Nasiri began his career as an industrial planner in 1993. By 1999 he was among others part of a push to start a commercial ICT sector in Iran. In the same period between 1999 and 2001 he was a consultant to the National Cultural Heritage, Handicrafts and Tourism Organization of Iran, an autonomous organization focusing on tourism and export of Iranian cultural products.

In 2002 he launched Iran's first online degree program based out of University of Tehran and the 1st National Exhibition on IT and E-City project. In 2004 he was the general director of planning and development at the Ministry of Cooperatives.

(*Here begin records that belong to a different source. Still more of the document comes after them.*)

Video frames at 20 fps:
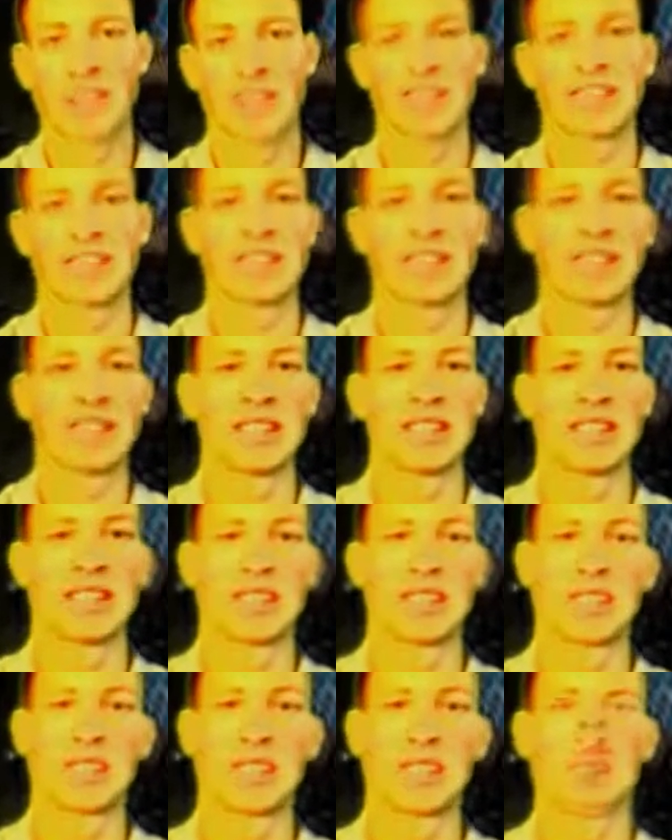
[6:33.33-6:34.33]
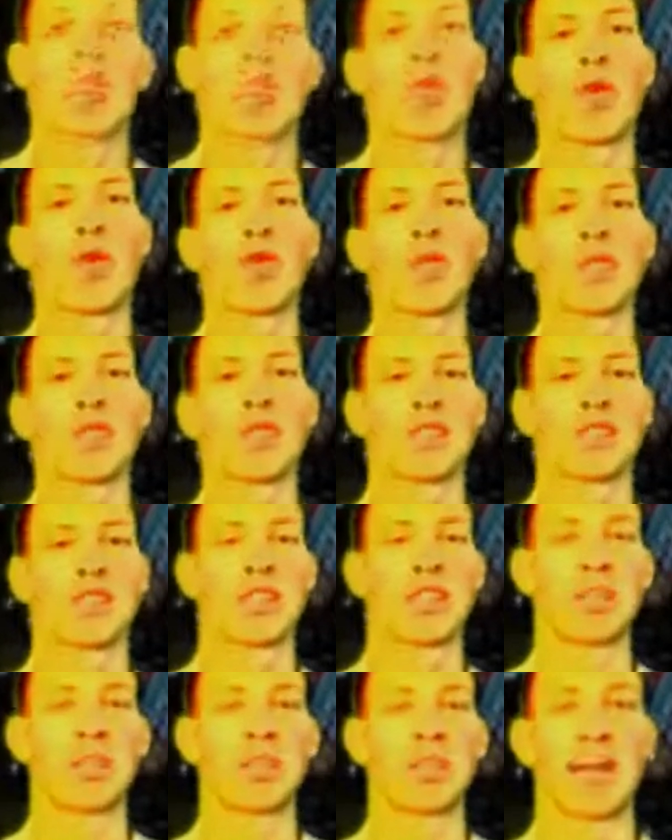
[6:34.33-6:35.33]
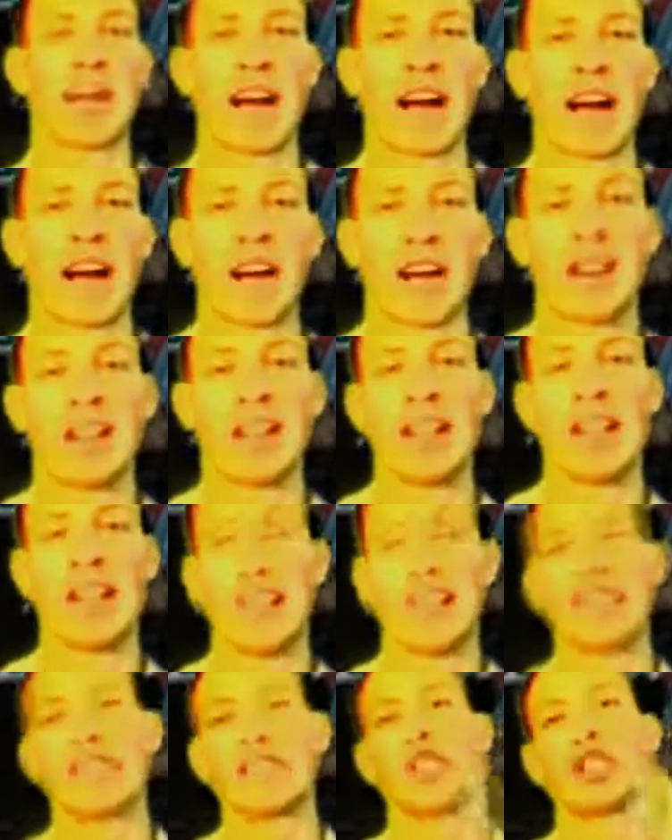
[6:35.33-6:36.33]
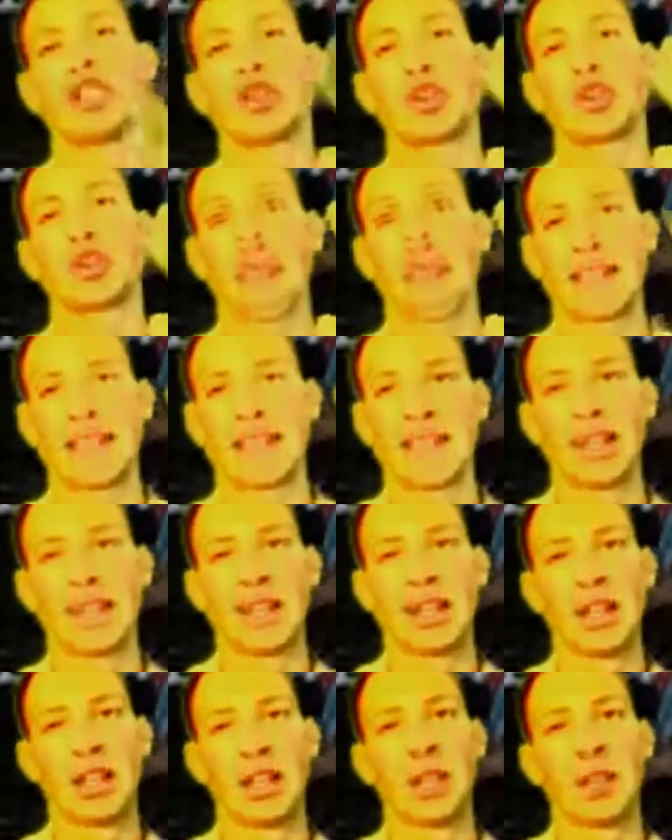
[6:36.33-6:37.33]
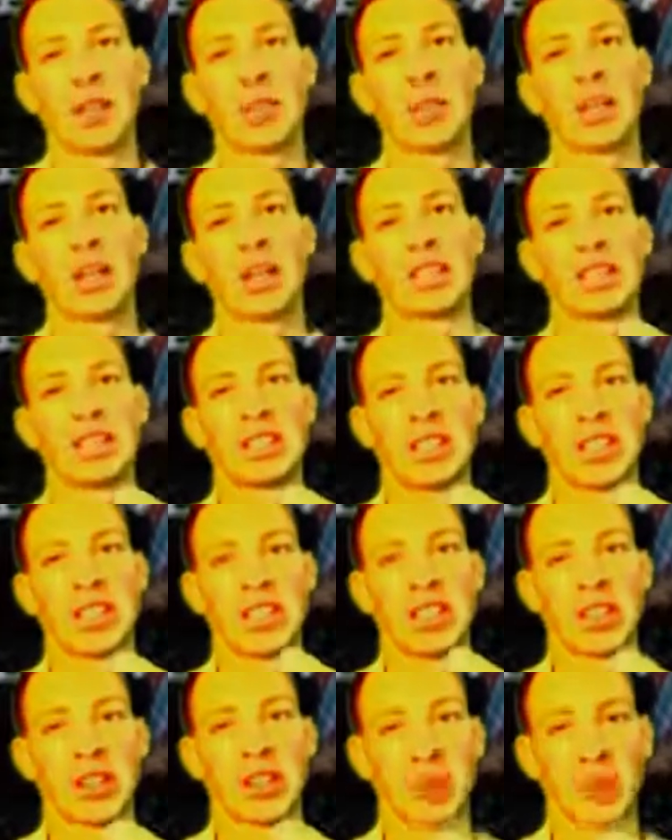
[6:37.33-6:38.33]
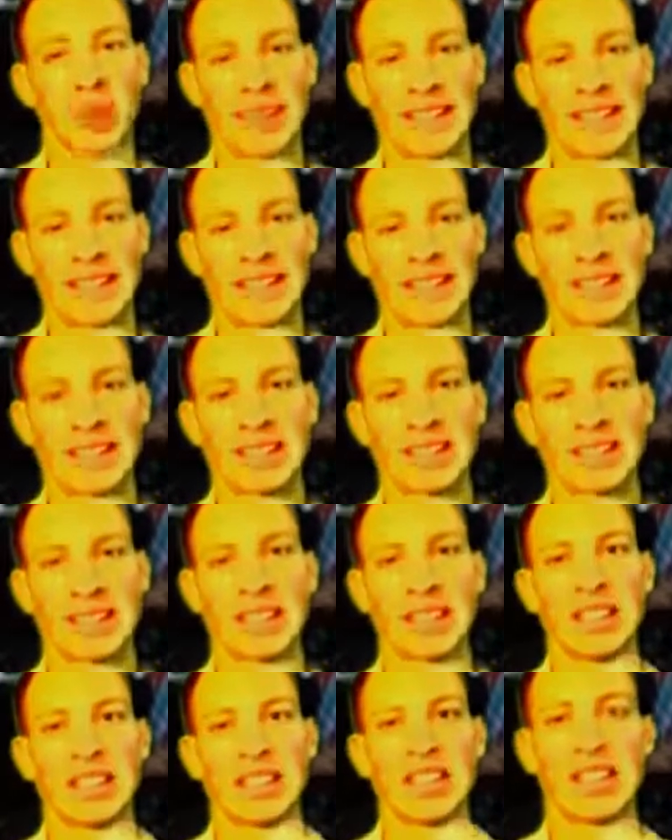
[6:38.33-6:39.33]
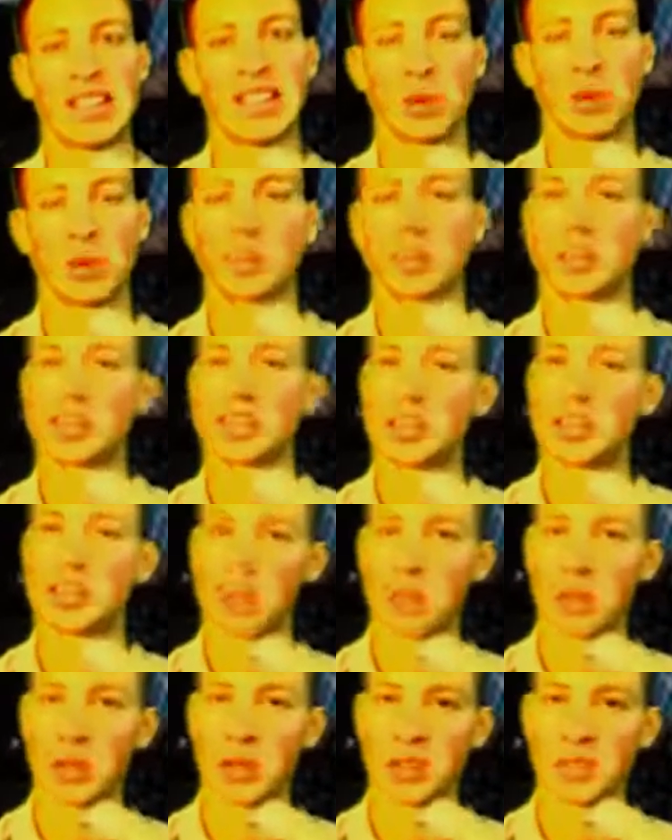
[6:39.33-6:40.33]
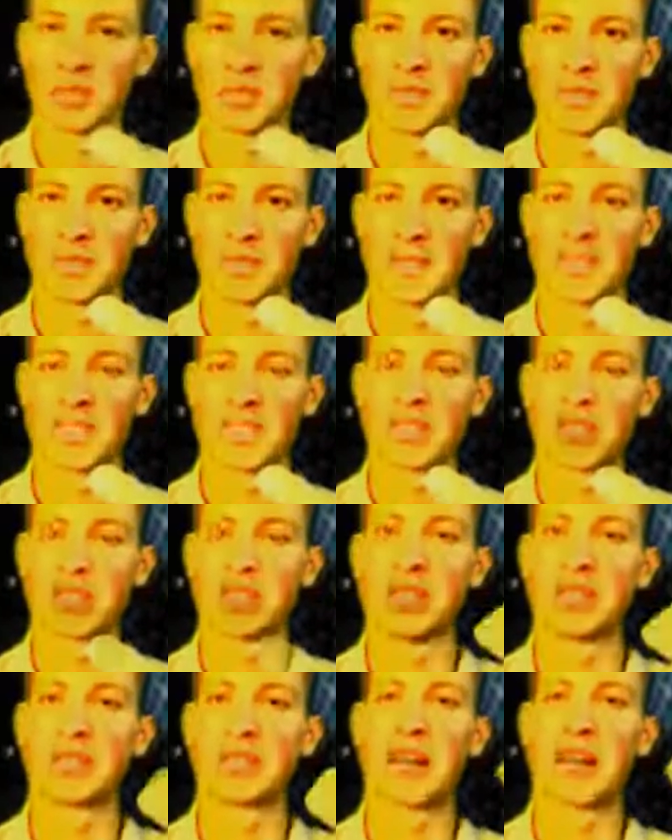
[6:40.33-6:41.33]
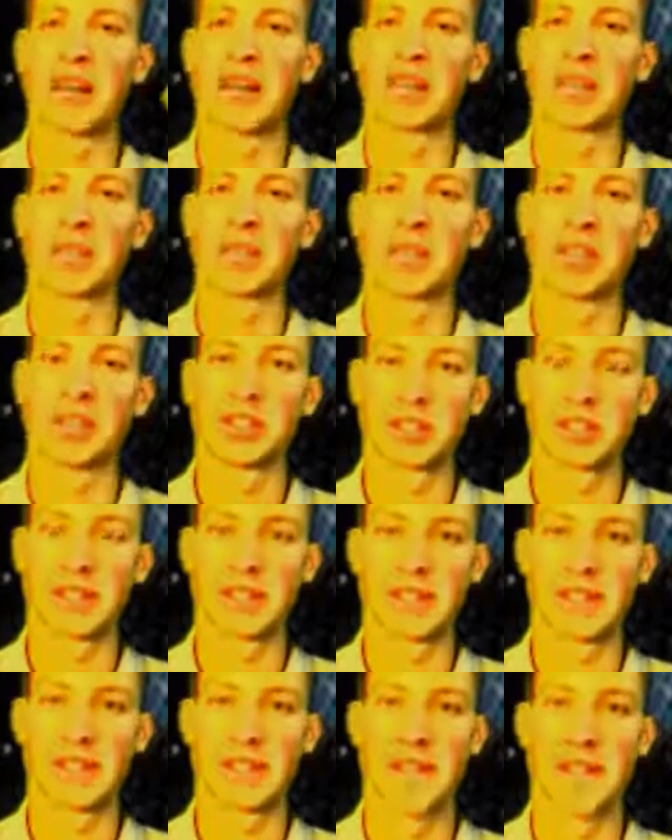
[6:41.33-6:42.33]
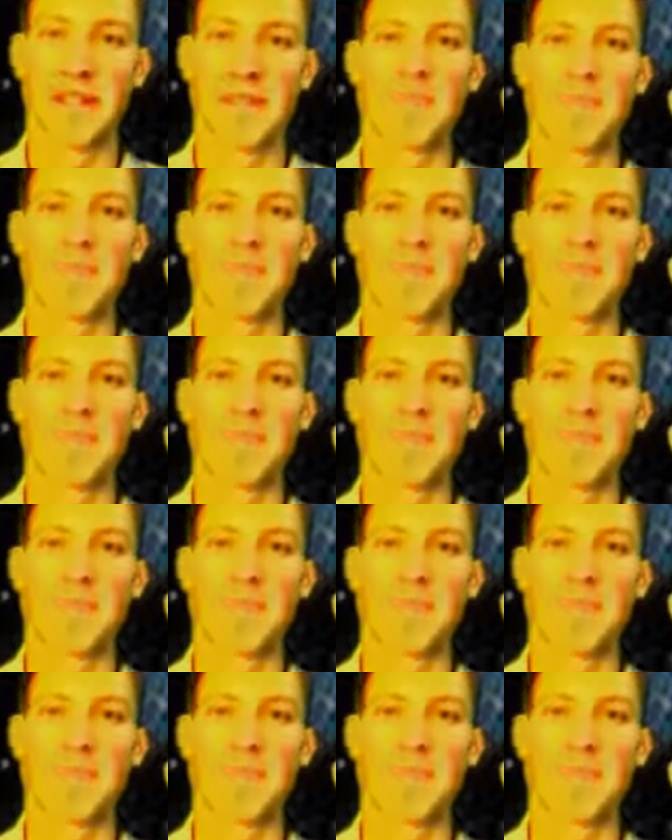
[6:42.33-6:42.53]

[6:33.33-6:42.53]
Guys, it's a simple formula for jumping higher. It's strength plus quickness equals explosion. So you've got to train your strength,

Between the years of 2010 and 2015 he established a private venture for commercial forestry in Iran. Paulownia tree parks and plantations were used for commercial wood cultivation and forestry.

In 2019 he became the CEO of Maku Free Trade Zone. In 2020 he became CEO of the publicly traded National Industrial Group, which managed Melli Shoes Co.

During the COVID-19 pandemic, NIG's real estate holdings were the largest in the country. In the annual shareholder meeting of the NIG in February 2021, NIG had successfully leveraged the real estate holdings to invest in new online sales revenue and paid out dividends during the period of COVID lockdowns.

== Commercializing Forestation in Iran ==
Inspired by China's use of genetically modified trees to combat desertification with reforestation, he carried out a few pilot projects to address Iran's pollution, deforestation, and urban green space issues through commercial planting of Paulownia trees.

The project involved greenhouses replicating genetically modified Paulownia trees near project sites in Iran and its operator Aras Green Economic Dawn was established to market commercialization forestation, targeting to partially replace imported pulp-and-paper raw material in 2013.

The campaign faced setbacks but was part of an early push for making reforestation commercially viable in Iran by using trees with low water consumption.